Figure 1.. Glycointeractions in bacterial pathogenesis.

(A) Bacterial surface glycans play a vital role in adherence and colonization on host cells, which in some cases results in bacterial invasion of host cells. Bacterial glycans are also crucial for biofilm formation. (B) Some bacterial pathogens express molecular mimicry of host glycans on their cell surface (bacteria with pink hexagons) that can disguise themselves from host immune surveillance. Some bacteria cover their cell surface with layers of glycans [capsular polysaccharide (CPS), light pink and/or pink hexagons] to hamper host recognition of common pathogen-associated molecular patterns (PAMPs). In comparison, the recognition of PAMPs (green hexagons) and downstream immune responses is depicted in the right half of the graphic. (C) Many bacterial pathogens and toxins are equipped with lectin-like features that recognize specific host glycans (depicted as a gray rod in the left panel or gray rod with codes for N-glycans in the right) expressed on a set of host cells for their colonization and/or virulence. (D) Conversely, host immune cells can utilize bacterial glycans as molecular patterns to trigger bactericidal immune responses (depicted in the left) and host glycans (blue), resulting in various immune responses and/or pathogen clearance. Multiple pathogens have developed evasion strategies. This review discusses the mechanisms involved.

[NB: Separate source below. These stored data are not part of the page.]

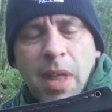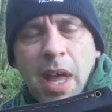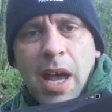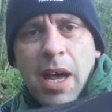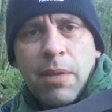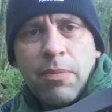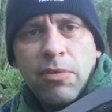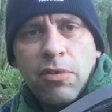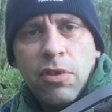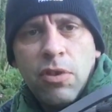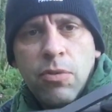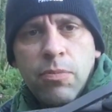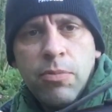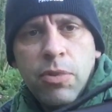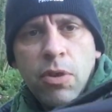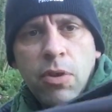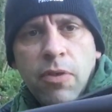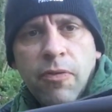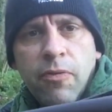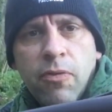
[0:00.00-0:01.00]
Absolute
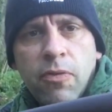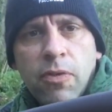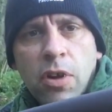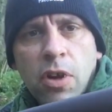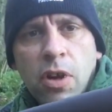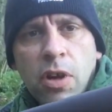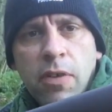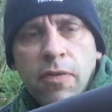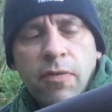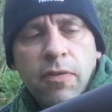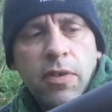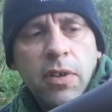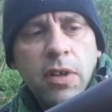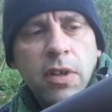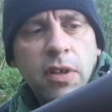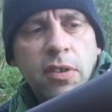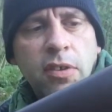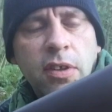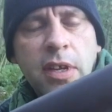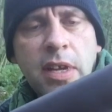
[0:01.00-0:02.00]
beautiful knife.
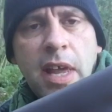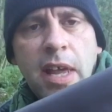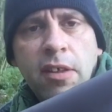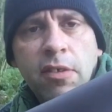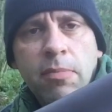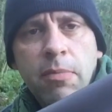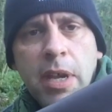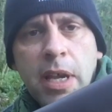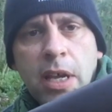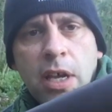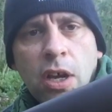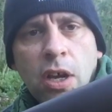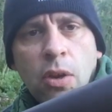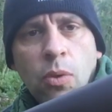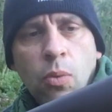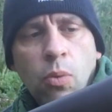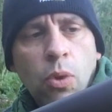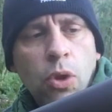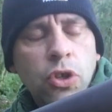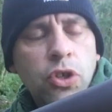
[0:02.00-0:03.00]
It's the Nessmuk
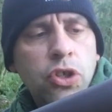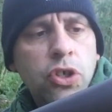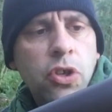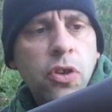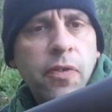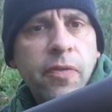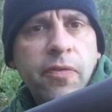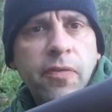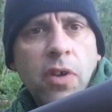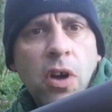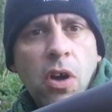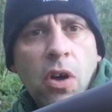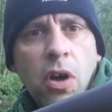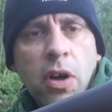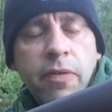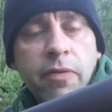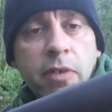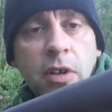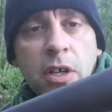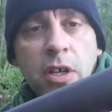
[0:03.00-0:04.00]

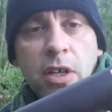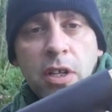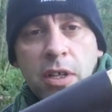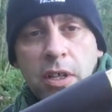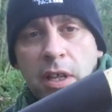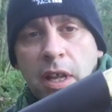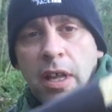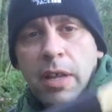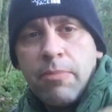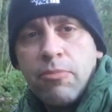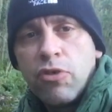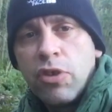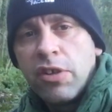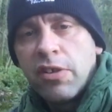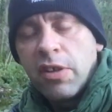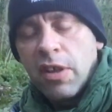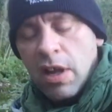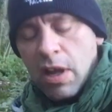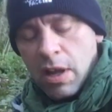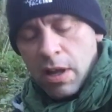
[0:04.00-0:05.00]
125.
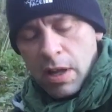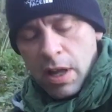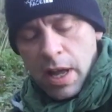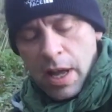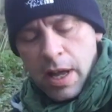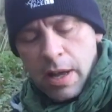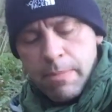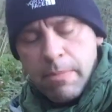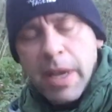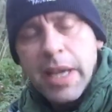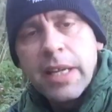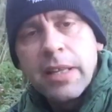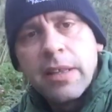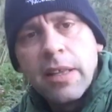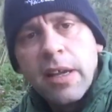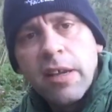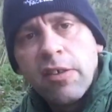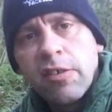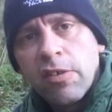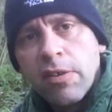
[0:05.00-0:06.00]
Brisa make
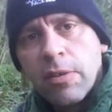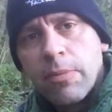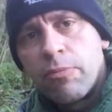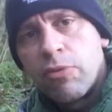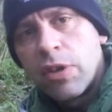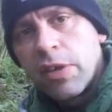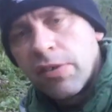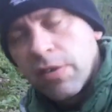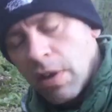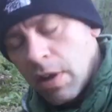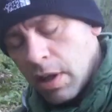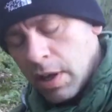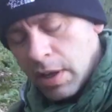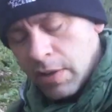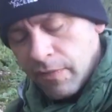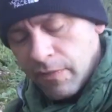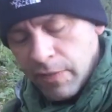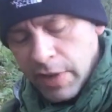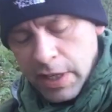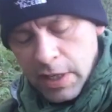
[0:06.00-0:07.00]
this. Brisa
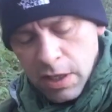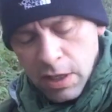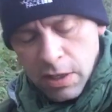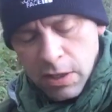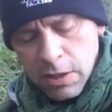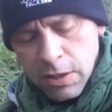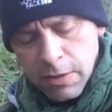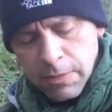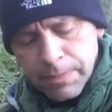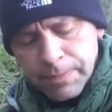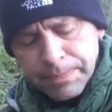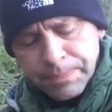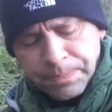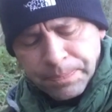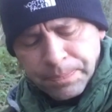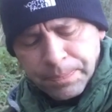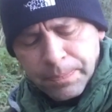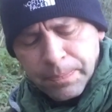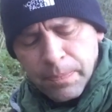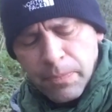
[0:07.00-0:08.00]
in Finland.
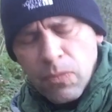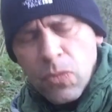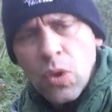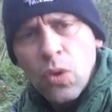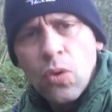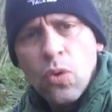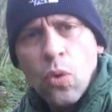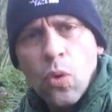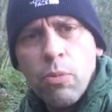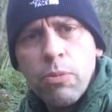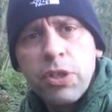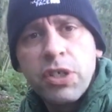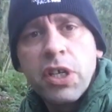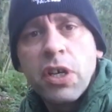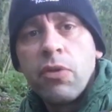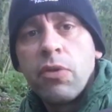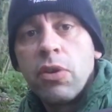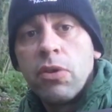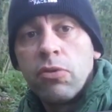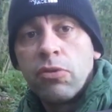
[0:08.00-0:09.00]
All
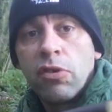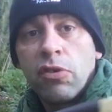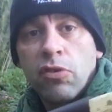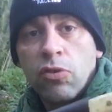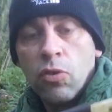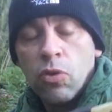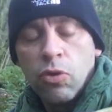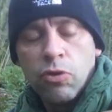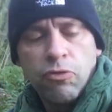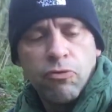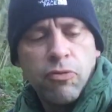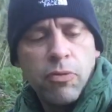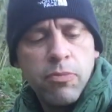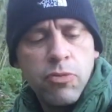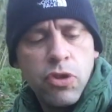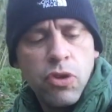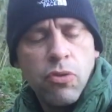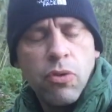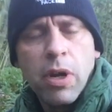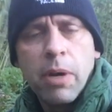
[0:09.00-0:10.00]
materials are sourced
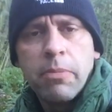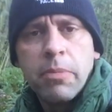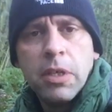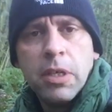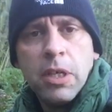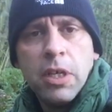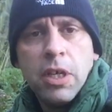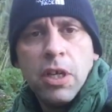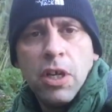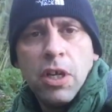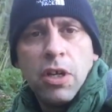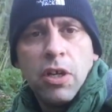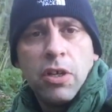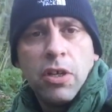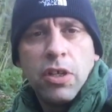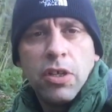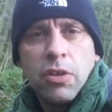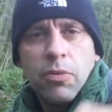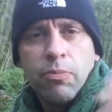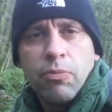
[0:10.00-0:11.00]
from Europe.
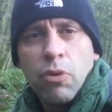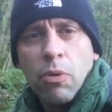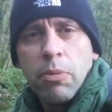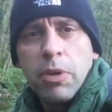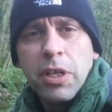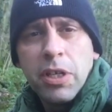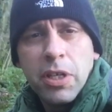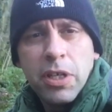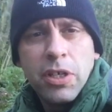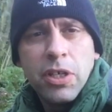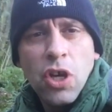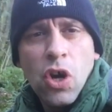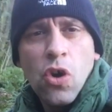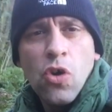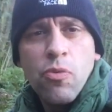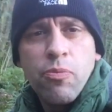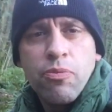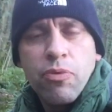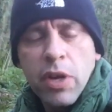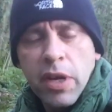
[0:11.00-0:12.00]
You probably
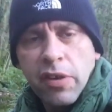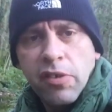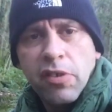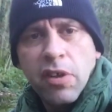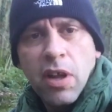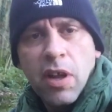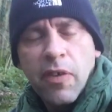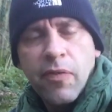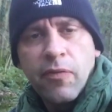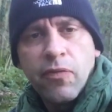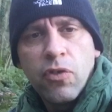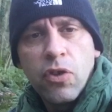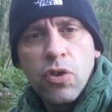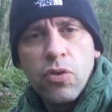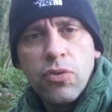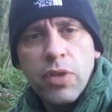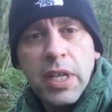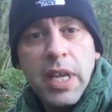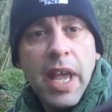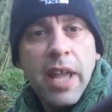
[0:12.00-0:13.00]
know Brisa
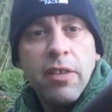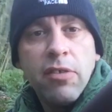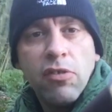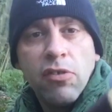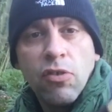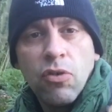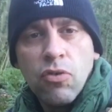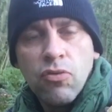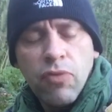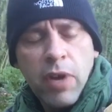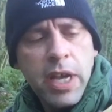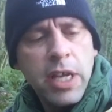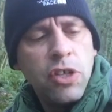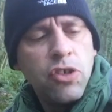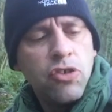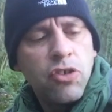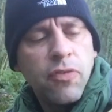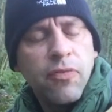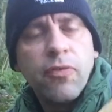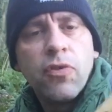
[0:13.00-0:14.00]
through the Enzo
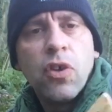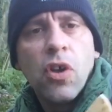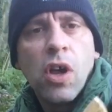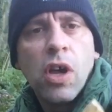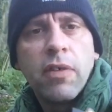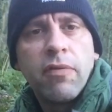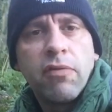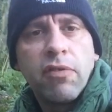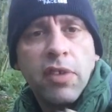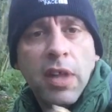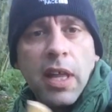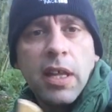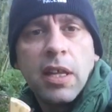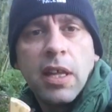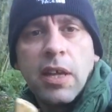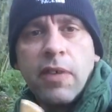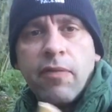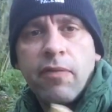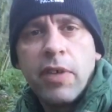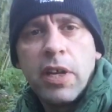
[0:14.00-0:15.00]
range of knives that
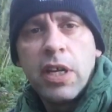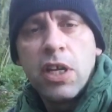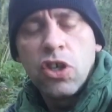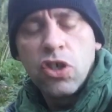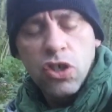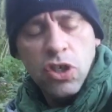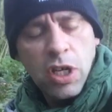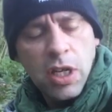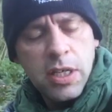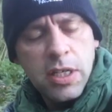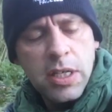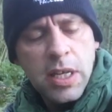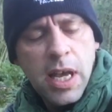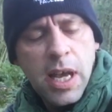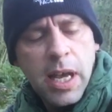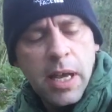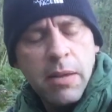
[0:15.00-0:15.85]
they finish and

Figure 2.. Common bacterial glycoconjugates located on bacterial cell surfaces and membranes.

As depicted on the left, the membranes of Gram-positive bacteria consist of the inner membrane (IM) and cell wall comprised of peptidoglycan (PG, a polymer of GlcNAc and MurNAc), capsular polysaccharide (CPS), wall teichoic acid (WTA), and lipoteichoic acid (LTA). As depicted on the right, the membranes of Gram-negative bacteria consist of the PG layer sandwiched between the IM and outer membrane (OM) with the space between the two membranes referred to as the periplasm. The outer surfaces of Gram-negative bacteria are coated by glycans that are part of the lipopolysaccharide (LPS) O-antigen, lipo-oligosaccharide (LOS) core-sugars, and/or the CPS.

Figure 3.. Utilization of host glycans by bacterial pathogens.

Physical barriers to the entry of pathogens (the light blue shaded area in this graphic), including the gastrointestinal (GI) tract, urogenital tract, and respiratory tract, are heavily glycosylated, which is vital for the host barrier function. Paradoxically, those host glycans benefit multiple pathogens for colonization, tropism, and/or as a source of nutrients during infection. Bacterial names and virulence factors involved are indicated in the top portion of this graphic. Some notable examples are highlighted in this figure and are discussed under the heading ‘Host glycans utilized by bacteria for pathogenesis’. Abbreviations: S. Typhimurium, Salmonella enterica serovar Typhimurium; V. cholerae, Vibrio cholerae; UPEC, uropathogenic Escherichia coli; N. meningitidis, Neisseria meningitidis; VCC, Vibrio cholerae cytolysin; RbmC, the biofilm matrix protein.

Figure 4.. Utilization of host glycans by bacterial AB toxins.

Almost all bacterial AB toxins use host glycans as cellular receptors. Toxin names and their glycan receptor moieties identified are indicated in this graphic. The light blue shaded area depicts target host cells. Some notable examples are highlighted in this figure and are discussed under the heading ‘Bacterial toxins’. Abbreviations: LDLR, low-density lipoprotein receptor; sGAGs, sulfated glycosaminoglycans.